I pause and swivel on the stairs, bewildered by his request. ‘But, Dad, there’s so much to do,’ I protest. I can smell dinner cooking. We’re having roast pork, and the delicious aroma is making my mouth water.
‘Never mind that,’ my dad tells me. ‘We’ve company coming for lunch. I want you to look presentable.’
‘Oh,’ I say, none the wiser. He’s wearing his suit. Normally, he’d be first in line to take it off, hang it up and slip into his comfortable clothes. But now he hovers in front of the hall mirror, whips out a comb from his top pocket and pulls it through the tangle of his grey hair. ‘Who’s coming then, Dad?’ I ask. We don’t often have guests for a meal. And I can’t help feeling on account of how jumpy my dad is, that it must be someone really important.
‘Mr Sterry,’ he says, eyes shuttered so I can’t see the expression in them.
‘Oh,’ I repeat, mystified. Of course I know Mr Sterry. He lives at Carwyn Farm over Hebron way. He’s a contractor, an agricultural contractor. Sounds impressive, doesn’t it? But it only means that he organises the hire of farming equipment, extra labourers, that kind of thing. He’s been over here several times in the last months. Not that I’ve spoken to him, you understand. Besides they’ve been fleeting visits, business trips. He’s not family, not a friend.
‘Mr Sterry? Are you thrashing out a deal with him, Dad?’ I feel timid but I want a reply, an answer to dispel my unease.
‘Mmm … one or two things to discuss,’ my dad replies, vaguely shuffling his feet. He’s in a peculiar frame of mind. Sort of awkward, nervy. Not his commanding self at all. ‘I want you to let down your hair,’ he adds. ‘It looks well like that.’
It as though an organist has slammed his arms down on the keys and the chords are blaring out altogether. Since London, I’ve been invisible to my dad, invisible to myself as well actually. He makes me feel as if I’m no more substantial than a puff of smoke. My hair and the style it’s in is of no interest to him whatsoever. I’ve pinned it up today. I’ve ceased fussing with it. When I’m working, I knot it in a headscarf. Otherwise, I tie it back or plait it. ‘All … all right,’ I stammer. ‘If that’s what you want, Dad.’
‘I do,’ he maintains stoutly, sliding the comb back in his pocket. ‘When you’re ready come down and help your mam.’
I nod.
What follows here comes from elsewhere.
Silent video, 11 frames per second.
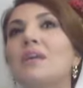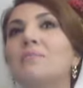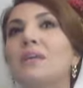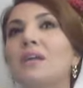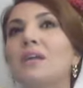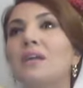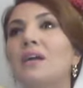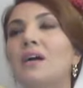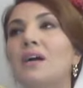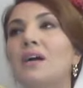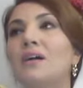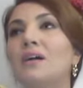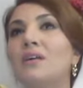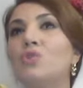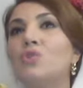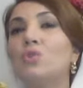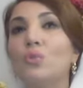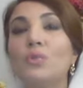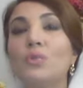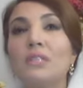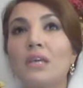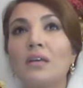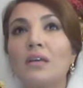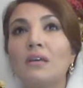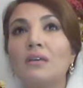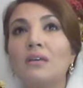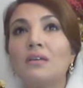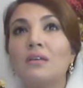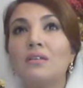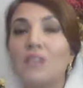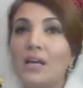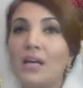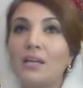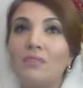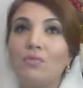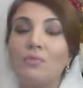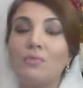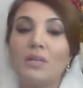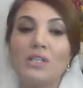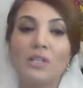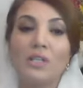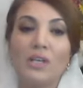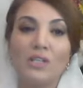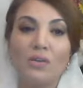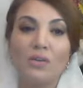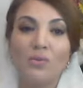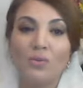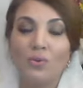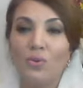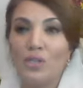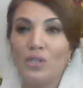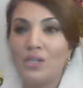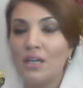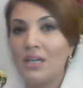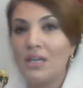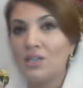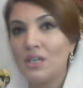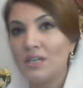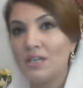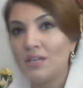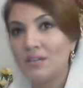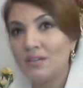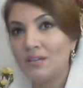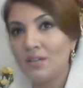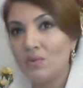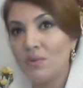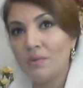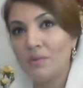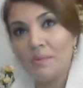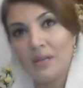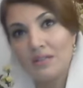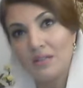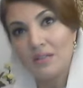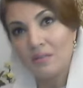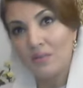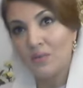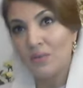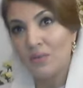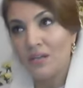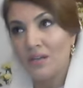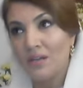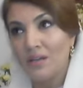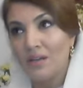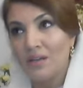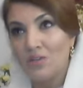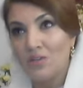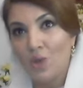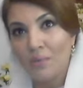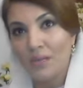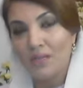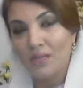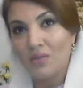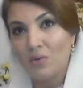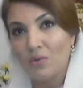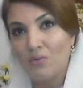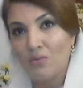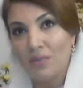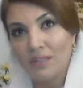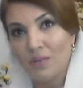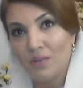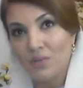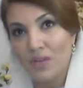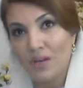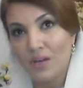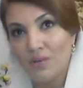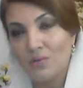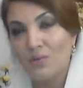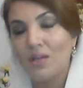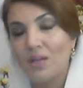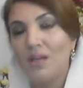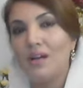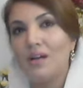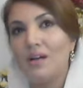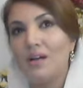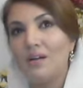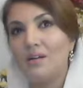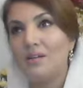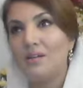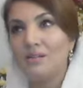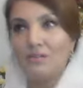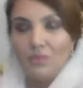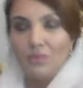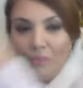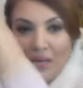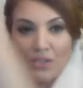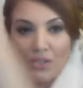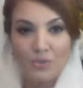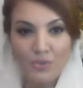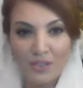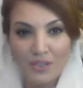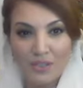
अपने जो दोस्त हैं चाहे वो ब्रिटिश नेशनल हों दोहरी शहरियत रखते हों कभी पाकिस्तान में उन्होंने जॉब ना की हो वक्त ना गुजारा हो आ, वो पैराशूट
Minutes later, as I stand before the bathroom mirror pulling out hairpins, I catch sight of myself. My hands are all aquiver. It’s like the moment a deer freezes, the moment it scents the air sniffing change, the hunter, death. When I join Mam and start peeling carrots, my appetite, so acute earlier that I could taste the sweet tender pork on my tongue, has disappeared. I know a mouthful of bread would choke me if I tried to swallow it now. After an hour, Mr Sterry arrives in his green pickup. Mam goes to greet him and leaves me supervising the dinner.
When
she gets back, my dad calls me into the front room. I go as if my feet are clad in iron boots. I shake hands with Mr Sterry, and he says that I must call him Leslie. I nod, but I can’t. He’s one of my dad’s colleagues and I don’t use their first names. It seems a liberty. For a few minutes, he and my dad talk business, milk yields, hoof rot and the weather. But his eyes keep drifting over to me, eyes the colour of our oak dresser. I hear pots and pans clang in the kitchen and get up.
‘P’rhaps I’d better go and give Mam a hand,’ I excuse myself.
‘She can spare you for a while,’ my dad rejoins curtly. ‘Sit back down, Bethan, will you.’
And so I lower myself back into my seat. I grasp the arms tightly, like I’m in a rowing boat being tossed about in a storm. I’d say Mr Sterry is about thirty, taller than average, with sloping shoulders. He has a wide face and small sticking-out ears. He’s missing one of his front teeth, and his tongue constantly probes the gap. He has a large nose, with a smattering of blackheads on its blunt tip. And he has dark sticking-up hair, cut short and parted at the side. His hairline is receding. But it’s not that apparent because he has a sort of fringe that hangs down. His eyebrows are dark and bushy, and his brown eyes are small and deep set. They are not unkind but they are straightforward. He is, I think, peeking at him jawing with my dad, a man’s man, a man who sees the world as an ordered place.